I'm split between the G17 and G26. I want to purchase it primarily for home defense but here's why I'm having the predicament. 

I don't perceive there to be a difference between the G17 and G26 in terms of reliability, accuracy, or stopping power (caliber) for home defense purposes. Sure the G17 has a higher capacity, but I like the option of being able to eventually and potentially (CA) going concealed with the G26. And the fact that G26 would take the higher capacity mags of G17 makes me think that going with the G26 means that I'd be buying myself the option of potentially going concealed while losing none of the functionality (including capacity) of the G17 for home defense usage, whereas purchasing the G17 would mean I lose the option of going concealed. 

If not for the concealment factor, do you think there is a huge difference between G17 and G26 in terms of reliability?

Also, how much of a difference in price can I expect?

Thanks for your help guys.


----------



## Kharuger (Jun 19, 2010)

No difference in price. No difference in reliability. A lot depends on your hand size and whether you can be happy with two fingers or three fingers support underneath when you're firing... (pinkie grabbing or pinkie not grabbing). Best thing is to go to a range that rents both and try them out. While you're there or in a friendly gun store, you might as well handle some other similar alternatives also. You might find something that feels better. In the same price and reliability class, I prefer the look and feel of Kahrs over Glocks... but they're very comparable... S&W M&P also (Compacts especially nice for me). If I was only going to have one pistol, yeah, I'd definitely go with a smaller one that I can comfortably carry despite having less round capacity. Extra magazines are quite easy to carry.
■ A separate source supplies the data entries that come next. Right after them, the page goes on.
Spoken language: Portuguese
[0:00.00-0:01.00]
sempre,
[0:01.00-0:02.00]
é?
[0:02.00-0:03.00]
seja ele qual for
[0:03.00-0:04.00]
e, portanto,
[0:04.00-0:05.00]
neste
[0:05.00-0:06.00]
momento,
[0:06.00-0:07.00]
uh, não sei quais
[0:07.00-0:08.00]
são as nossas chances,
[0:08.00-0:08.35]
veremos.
BTW, Genitron is a very handy tool for researching and comparing handguns:

http://www.genitron.com/HandgunDB/DB-Search-Handguns.asp


----------



## group17 (Jan 4, 2010)

"No difference in price. No difference in reliability. A lot depends on your hand size and whether you can be happy with two fingers or three fingers support underneath when you're firing... (pinkie grabbing or pinkie not grabbing)."

I would go with the G26. They make different sized pinky extensions that work. If your hand is that large it won't hold comfortably just add the larger mag with a mag extension like below. Works for me.


----------



## cougartex (Jan 2, 2010)

I prefer the G26.


----------



## recoilguy (Apr 30, 2009)

The G19 is a pretty good comprimise.....................

RCG


----------



## zhurdan (Mar 21, 2008)

G19 in my opinion. Besides, being concealable has more to do with proper gear (holster/cover garment) than the size of the pistol. If I can conceal a USP45, a G19 would be a piece of cake.
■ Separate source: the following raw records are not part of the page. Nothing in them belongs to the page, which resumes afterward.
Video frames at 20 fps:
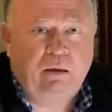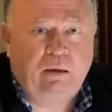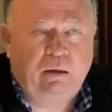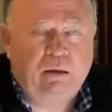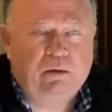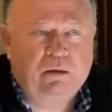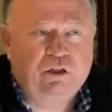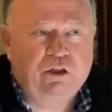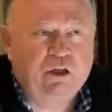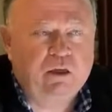И
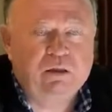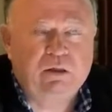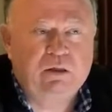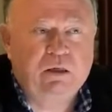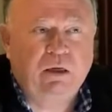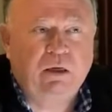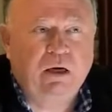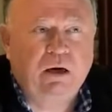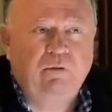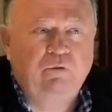сейчас
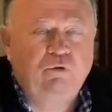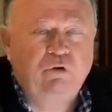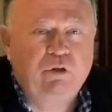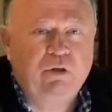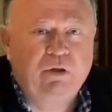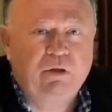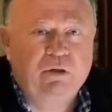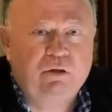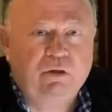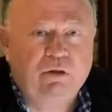никого
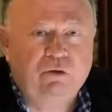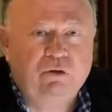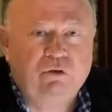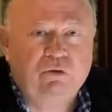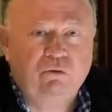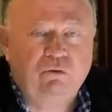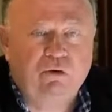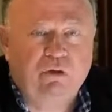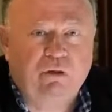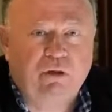не
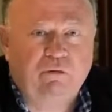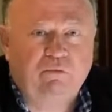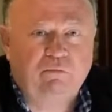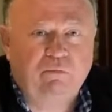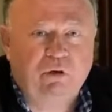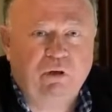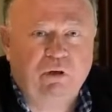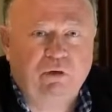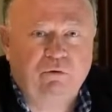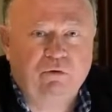интересует там в
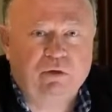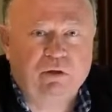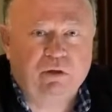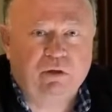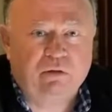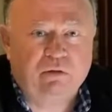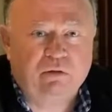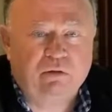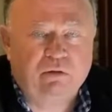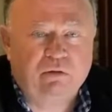
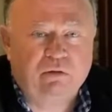Беларуси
The one thing I don't like about the 26 is that during reloads, you have to adjust your grip on the pistol to allow for insertion of the magazine to avoid pinching the crap out of yourself (and potentially not fully seating the magazine). Any adjustment of your shooting grip is a potential area for bobbling the gun or losing it all together. In a defensive pistol, maintaining a good solid grip on your weapon is a must, at ALL times, even during the reloads. Not to mention that if you're in contact distance, having less to hold on to could lead to the weapon being taken from you. G19 is a good compromise.


----------



## falchunt (May 8, 2009)

*+1*

I am going to have to agree with Zhurdan on this one. I carry a Px4 9mm (Beretta) which is not widely considered a great cc pistol. It is a full size frame with a fairly long handle. However, I purchased it for its features and versatility and I was determined to find a configuration of the right holster, and location of the holster, to make it work for me. Once I found a combo that works well with me I couldn't be happier. I carry the pistol I want, in a way that is comfortable, and convenient to me.

Either way I think you will be pleased with your pistol, but I am not one of the opinion that you should sacrifice anything in order to conceal. I believe it is a matter of devoting time to figuring out how to comfortably carry and conceal the pistol that fits you and works best.

Good luck and safe shooting


----------